The main theme of the Third International ShaleScience Conference were the methods of completing shale deposits of natural gas in the Polish geological environment. For the first time, the discussions and conclusions were based on the so-far unpublished results of exploration work.
During the two days, eminent Polish and foreign experts in geology, geophysics, and petroleum engineering discussed the methods of releasing natural gas from shale rock. The results of well tests carried out so far show that the Polish geological conditions are unique, diversified, and different from the well-explored deposits in the US or Canada. Consequently, the technologies used in North America cannot be directly applied to Polish deposits. The experts concurred that it is currently necessary to focus on developing methods of releasing petroleum and gas that will be effective in Polish shales.
Paweł Poprawa (Energy Studies Institute) pointed out the historical differences in the process of emergence of the different unconventional deposits in the world. It is his opinion that the Polish well test results should only be treated as the beginning of the development of the science behind the exploration of Polish deposits. The participants concurred that the few well tests carried out in Poland are not representative enough for a reliable appraisal of the deposits.

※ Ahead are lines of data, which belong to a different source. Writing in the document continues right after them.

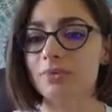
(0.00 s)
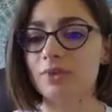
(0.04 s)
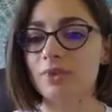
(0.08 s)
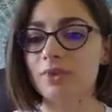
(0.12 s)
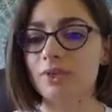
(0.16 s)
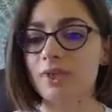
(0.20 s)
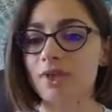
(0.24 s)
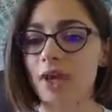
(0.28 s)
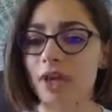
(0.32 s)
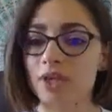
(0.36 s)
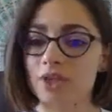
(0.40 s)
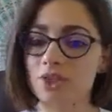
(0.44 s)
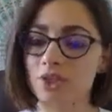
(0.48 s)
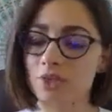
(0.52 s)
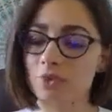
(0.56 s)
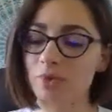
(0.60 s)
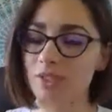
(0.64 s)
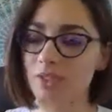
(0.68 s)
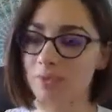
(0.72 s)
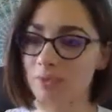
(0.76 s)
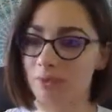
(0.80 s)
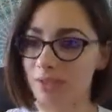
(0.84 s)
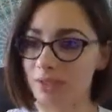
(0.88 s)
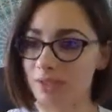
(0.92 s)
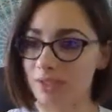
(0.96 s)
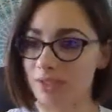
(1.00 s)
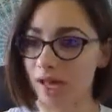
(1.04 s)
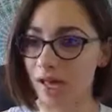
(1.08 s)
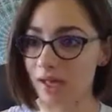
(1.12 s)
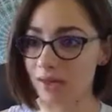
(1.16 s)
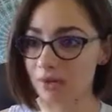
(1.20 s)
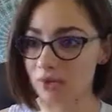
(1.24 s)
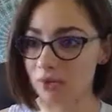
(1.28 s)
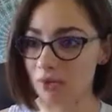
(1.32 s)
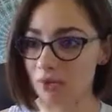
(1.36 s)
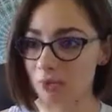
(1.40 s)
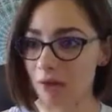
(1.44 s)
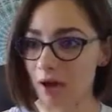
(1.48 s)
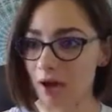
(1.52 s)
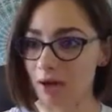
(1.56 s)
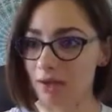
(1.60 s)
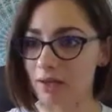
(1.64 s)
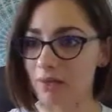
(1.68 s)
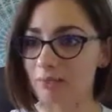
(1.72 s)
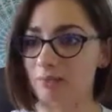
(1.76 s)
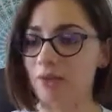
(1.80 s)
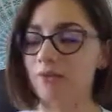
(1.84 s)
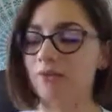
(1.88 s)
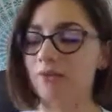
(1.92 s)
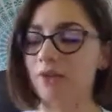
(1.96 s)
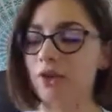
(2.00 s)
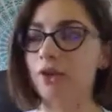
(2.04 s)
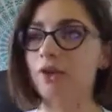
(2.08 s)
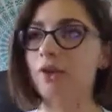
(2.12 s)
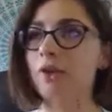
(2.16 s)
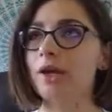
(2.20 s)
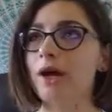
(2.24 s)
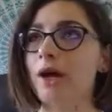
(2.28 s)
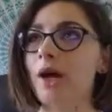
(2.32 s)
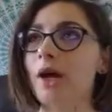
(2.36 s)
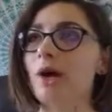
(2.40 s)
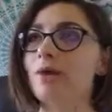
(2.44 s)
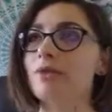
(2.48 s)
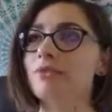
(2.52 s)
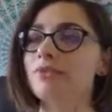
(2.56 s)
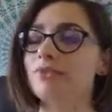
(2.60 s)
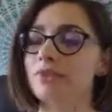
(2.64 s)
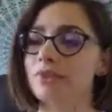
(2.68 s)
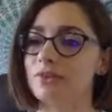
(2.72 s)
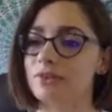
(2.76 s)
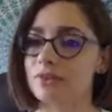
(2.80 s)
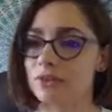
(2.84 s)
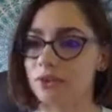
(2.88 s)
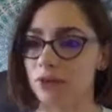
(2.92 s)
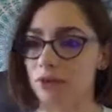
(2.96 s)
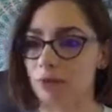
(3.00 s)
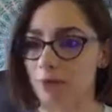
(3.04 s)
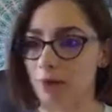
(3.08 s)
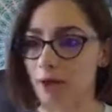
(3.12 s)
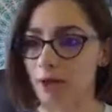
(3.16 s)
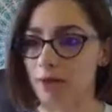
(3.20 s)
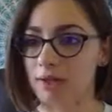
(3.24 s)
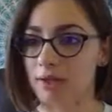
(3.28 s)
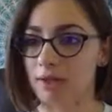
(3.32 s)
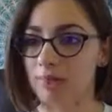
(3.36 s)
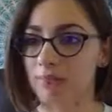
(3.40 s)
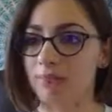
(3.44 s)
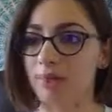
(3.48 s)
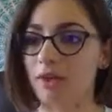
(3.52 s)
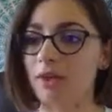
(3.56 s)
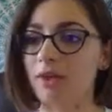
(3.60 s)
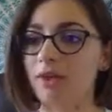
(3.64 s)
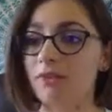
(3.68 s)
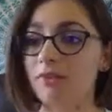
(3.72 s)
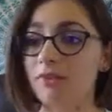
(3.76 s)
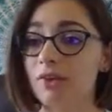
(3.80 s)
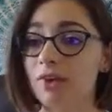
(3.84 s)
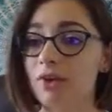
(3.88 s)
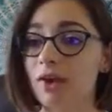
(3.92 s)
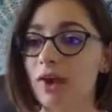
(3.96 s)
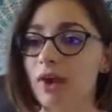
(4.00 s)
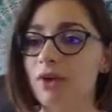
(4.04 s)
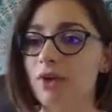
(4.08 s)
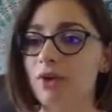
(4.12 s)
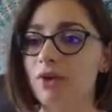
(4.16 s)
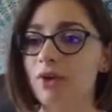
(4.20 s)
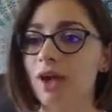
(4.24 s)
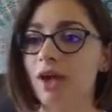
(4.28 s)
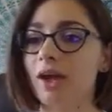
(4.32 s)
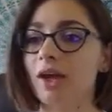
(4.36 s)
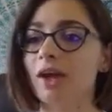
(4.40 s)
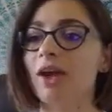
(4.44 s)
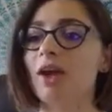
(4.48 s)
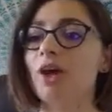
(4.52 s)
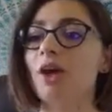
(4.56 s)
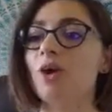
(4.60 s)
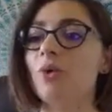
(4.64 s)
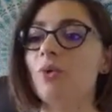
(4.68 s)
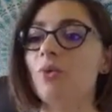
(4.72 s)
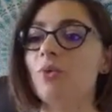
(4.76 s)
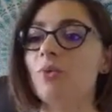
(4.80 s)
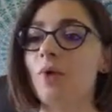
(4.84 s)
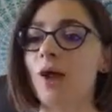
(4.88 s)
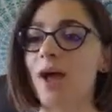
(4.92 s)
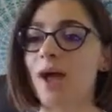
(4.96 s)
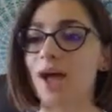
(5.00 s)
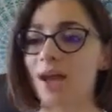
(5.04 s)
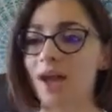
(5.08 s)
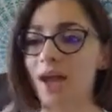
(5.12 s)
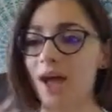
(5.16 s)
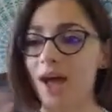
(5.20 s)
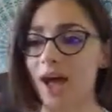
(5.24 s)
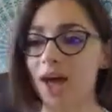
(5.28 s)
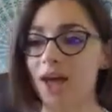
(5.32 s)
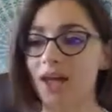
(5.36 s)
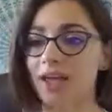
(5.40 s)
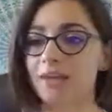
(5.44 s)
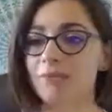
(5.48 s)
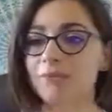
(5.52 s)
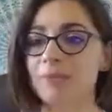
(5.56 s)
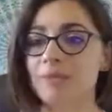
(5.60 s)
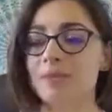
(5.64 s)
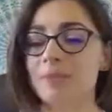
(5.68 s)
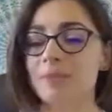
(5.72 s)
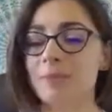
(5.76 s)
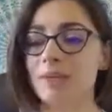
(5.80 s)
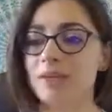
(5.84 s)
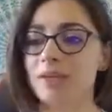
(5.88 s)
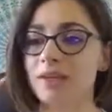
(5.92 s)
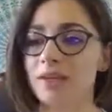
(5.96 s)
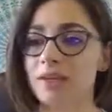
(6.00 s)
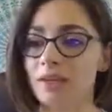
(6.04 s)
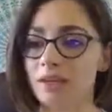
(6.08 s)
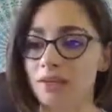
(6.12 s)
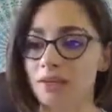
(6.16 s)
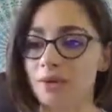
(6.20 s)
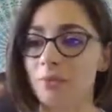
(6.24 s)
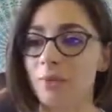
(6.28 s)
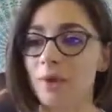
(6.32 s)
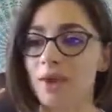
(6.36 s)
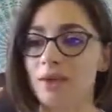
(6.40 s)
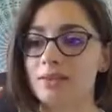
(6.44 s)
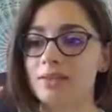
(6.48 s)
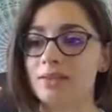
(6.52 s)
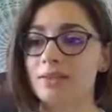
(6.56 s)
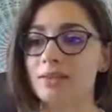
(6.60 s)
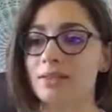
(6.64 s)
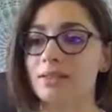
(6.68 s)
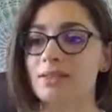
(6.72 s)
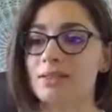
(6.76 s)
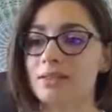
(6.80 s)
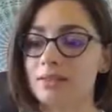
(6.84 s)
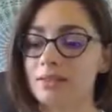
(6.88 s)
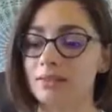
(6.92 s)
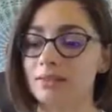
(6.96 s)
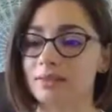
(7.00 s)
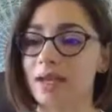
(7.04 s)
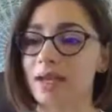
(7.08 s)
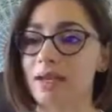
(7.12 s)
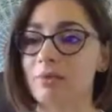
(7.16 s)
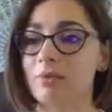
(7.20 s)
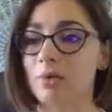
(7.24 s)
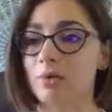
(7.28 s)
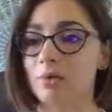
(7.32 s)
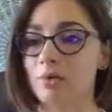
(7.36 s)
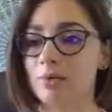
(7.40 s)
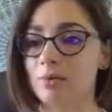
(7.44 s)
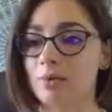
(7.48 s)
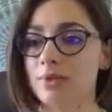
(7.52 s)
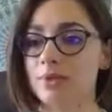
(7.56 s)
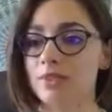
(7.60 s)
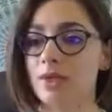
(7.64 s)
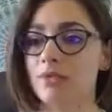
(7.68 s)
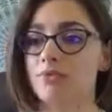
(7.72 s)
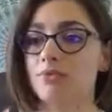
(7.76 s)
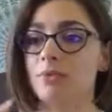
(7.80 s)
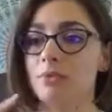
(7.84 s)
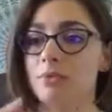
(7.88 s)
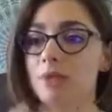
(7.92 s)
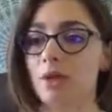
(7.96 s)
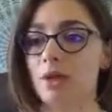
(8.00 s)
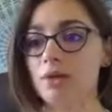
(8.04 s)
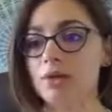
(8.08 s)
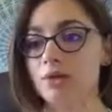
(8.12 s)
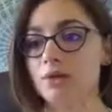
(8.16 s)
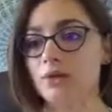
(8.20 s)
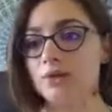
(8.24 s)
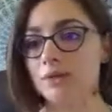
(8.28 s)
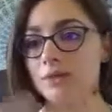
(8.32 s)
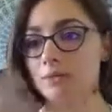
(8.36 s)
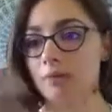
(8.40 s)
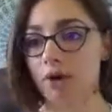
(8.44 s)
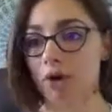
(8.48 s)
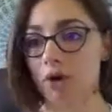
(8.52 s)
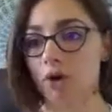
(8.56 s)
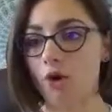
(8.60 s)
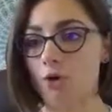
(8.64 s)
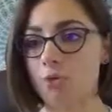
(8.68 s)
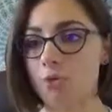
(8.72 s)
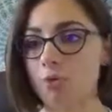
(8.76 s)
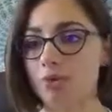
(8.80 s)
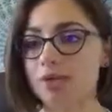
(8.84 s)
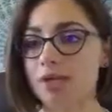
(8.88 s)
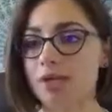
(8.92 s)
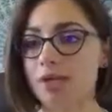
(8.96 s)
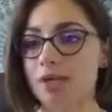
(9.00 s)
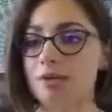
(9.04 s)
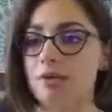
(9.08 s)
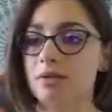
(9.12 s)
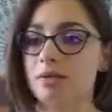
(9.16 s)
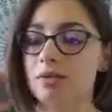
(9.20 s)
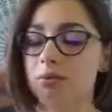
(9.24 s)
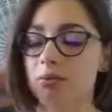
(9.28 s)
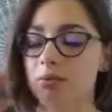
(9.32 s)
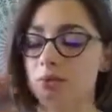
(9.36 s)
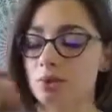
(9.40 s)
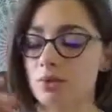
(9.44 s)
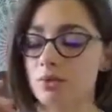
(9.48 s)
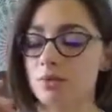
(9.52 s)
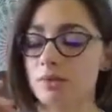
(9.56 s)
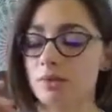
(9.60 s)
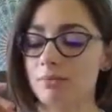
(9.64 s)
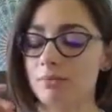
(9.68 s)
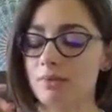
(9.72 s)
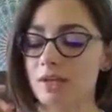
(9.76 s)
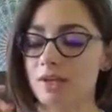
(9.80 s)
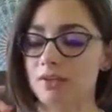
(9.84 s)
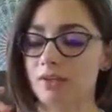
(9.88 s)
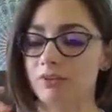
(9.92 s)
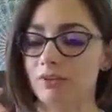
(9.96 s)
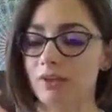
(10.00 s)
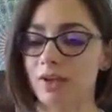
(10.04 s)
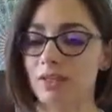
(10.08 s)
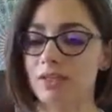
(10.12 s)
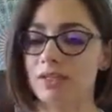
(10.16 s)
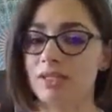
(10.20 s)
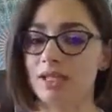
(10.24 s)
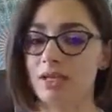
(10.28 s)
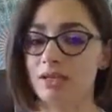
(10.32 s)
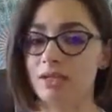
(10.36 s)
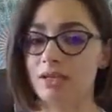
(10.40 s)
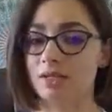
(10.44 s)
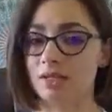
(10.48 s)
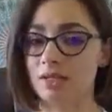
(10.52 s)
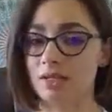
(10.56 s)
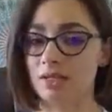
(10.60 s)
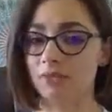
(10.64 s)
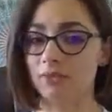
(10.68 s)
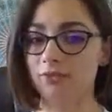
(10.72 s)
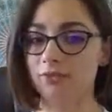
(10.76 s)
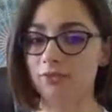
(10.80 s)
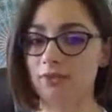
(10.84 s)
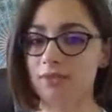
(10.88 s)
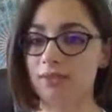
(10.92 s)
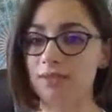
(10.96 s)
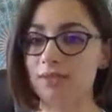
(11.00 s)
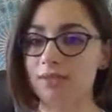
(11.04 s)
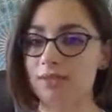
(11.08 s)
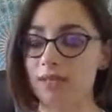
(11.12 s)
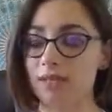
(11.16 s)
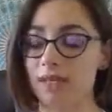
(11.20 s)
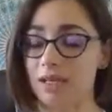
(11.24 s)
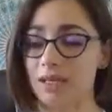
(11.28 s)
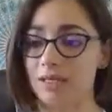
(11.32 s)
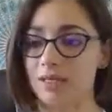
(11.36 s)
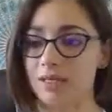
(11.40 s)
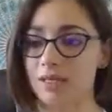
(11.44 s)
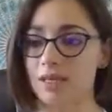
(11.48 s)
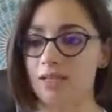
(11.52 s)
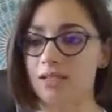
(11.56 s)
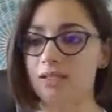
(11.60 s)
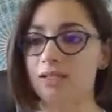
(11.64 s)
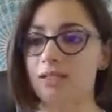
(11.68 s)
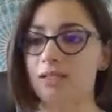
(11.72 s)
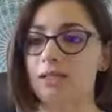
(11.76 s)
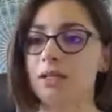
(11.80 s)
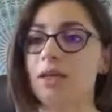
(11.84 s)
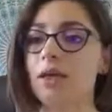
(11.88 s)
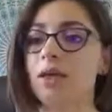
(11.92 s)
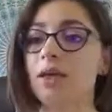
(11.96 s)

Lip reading: not just what someone else tells you about it, but figuring out how it feels in your body. Figure out, okay, when I am speaking in a way that is in alignment with myself, I'm not using my open centers, I'm using my defined centers, it feels like this.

Richard Lewis (Schlumberger, one of the largest companies providing services for the oil sector) believes that the results of the work carried out by ORLEN Upstream in the Lubelskie area have confirmed that the main difference between the Polish shales and their American counterparts is their lower Total Organic Content (TOC) value. Nevertheless, production from deposits with these parameters can be economically feasible, as evidenced by examples from the US. In his opinion, Polish shales also have advantages. The example of the Berejów well shows that the shale layer is uncommonly thick, which “coupled with their moderate quality parameters makes them an interesting challenge as far as finding methods of their completion is concerned.”

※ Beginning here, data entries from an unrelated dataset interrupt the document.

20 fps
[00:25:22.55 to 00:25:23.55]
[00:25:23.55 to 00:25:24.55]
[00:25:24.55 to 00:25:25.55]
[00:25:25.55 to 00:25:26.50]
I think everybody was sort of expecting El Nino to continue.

The participants emphasised the progress made in Poland over the last three years with respect to the science behind unconventional deposits. “I was impressed by the results of the treatments done by ORLEN Upstream. You did it well. Perhaps the details need some ironing out, but it’s clear you understand the local conditions well,” summarised Prof. John McLennan (Department of Chemical Engineering, University of Utah).

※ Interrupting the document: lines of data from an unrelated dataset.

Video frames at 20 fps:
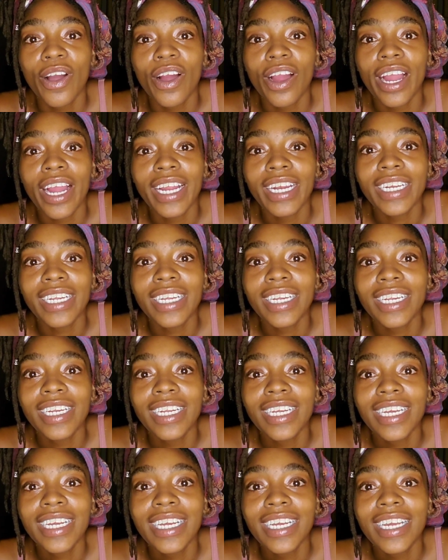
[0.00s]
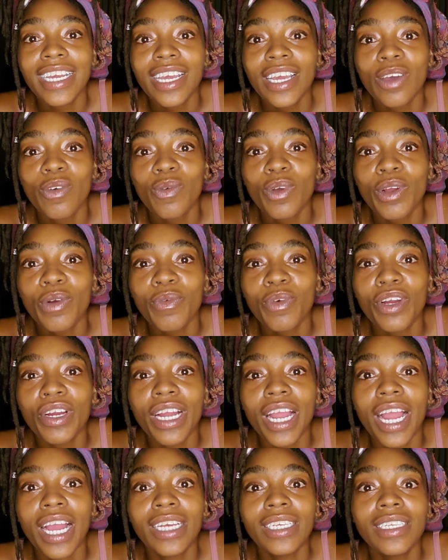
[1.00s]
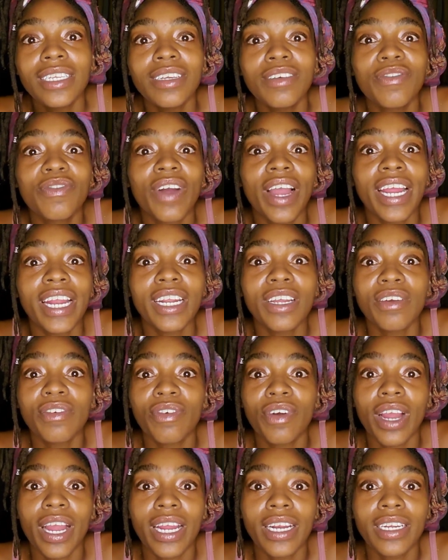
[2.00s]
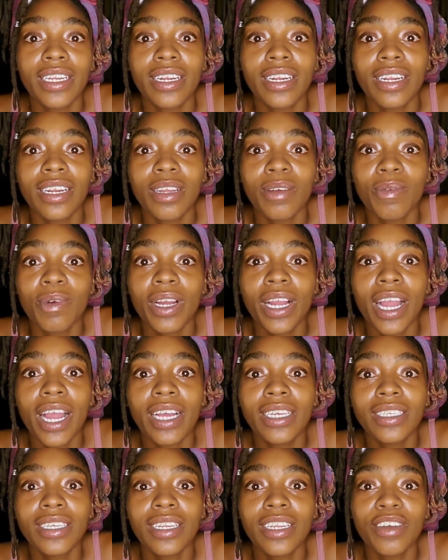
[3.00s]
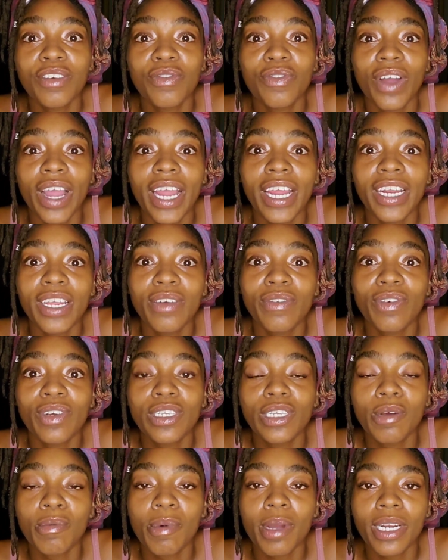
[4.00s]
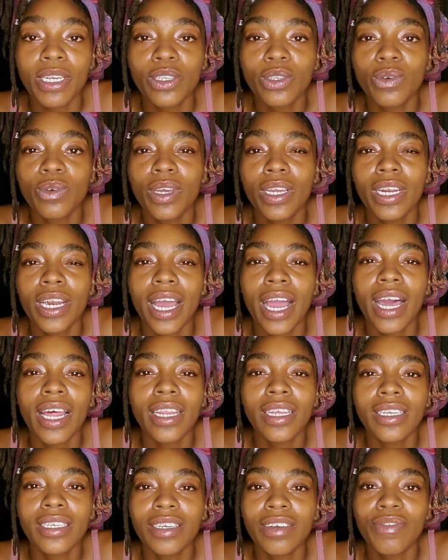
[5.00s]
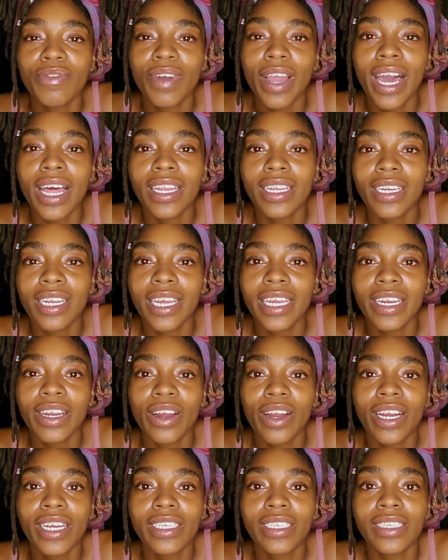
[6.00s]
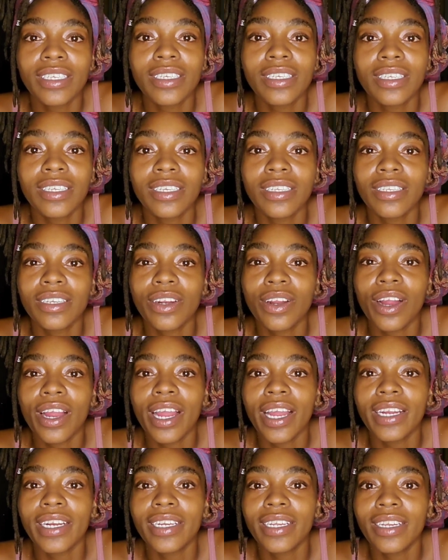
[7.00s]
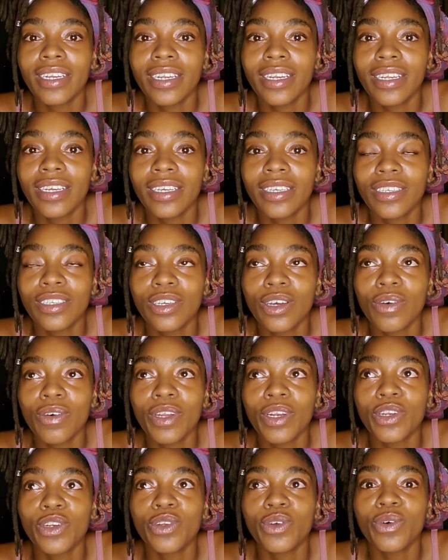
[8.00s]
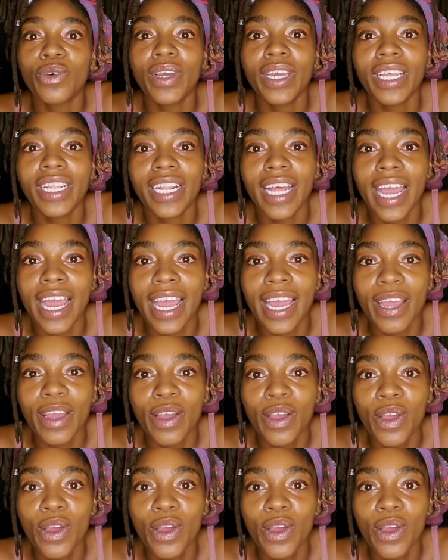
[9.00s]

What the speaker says: our identity, we're constantly fighting for our identity. We're constantly fighting for somebody to acknowledge and validate our existence and our identity. So in doing that,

“This year’s ShaleScience conference was unique in that we no longer talked about probable assumptions, but about facts and a realistic picture of the Polish deposits. Having shared experiences and listened to unbiased opinions, we are convinced that we need to focus on the optimisation of the hydraulic fracturing methods, taking into account the geological obstacles we know of,” said Wiesław Prugar, the President of the Board at ORLEN Upstream.
A sizeable part of the second day of the conference was devoted to the environmental challenges related to hydraulic fracturing operations. Since the public debate about the environmental impact of fracturing is full of misconceptions, it was deemed necessary to provide scientific information about issues related to water resources, atmospheric emissions, acoustic climate, and waste management. Particular attention was paid to managing the waste related to fracturing, including the disposal of flowback water. The experts emphasised that, in spite of a number of challenges, the waste management process is always carried out in strict compliance with the highest safety standards, providing an airtight system of waste collection and processing and, consequently, minimising the impact of waste management on the environment.
The 3rd ShaleScience Conference was organised by ORLEN Upstream, and its partners included the leading Polish and international research institutions: the AGH University of Technology, Krakow, the Oil and Gas Institute – National Research Institute, and the US Energy and Geoscience Institute – University of Utah. The Ministry of the Environment was the honorary patron of the conference.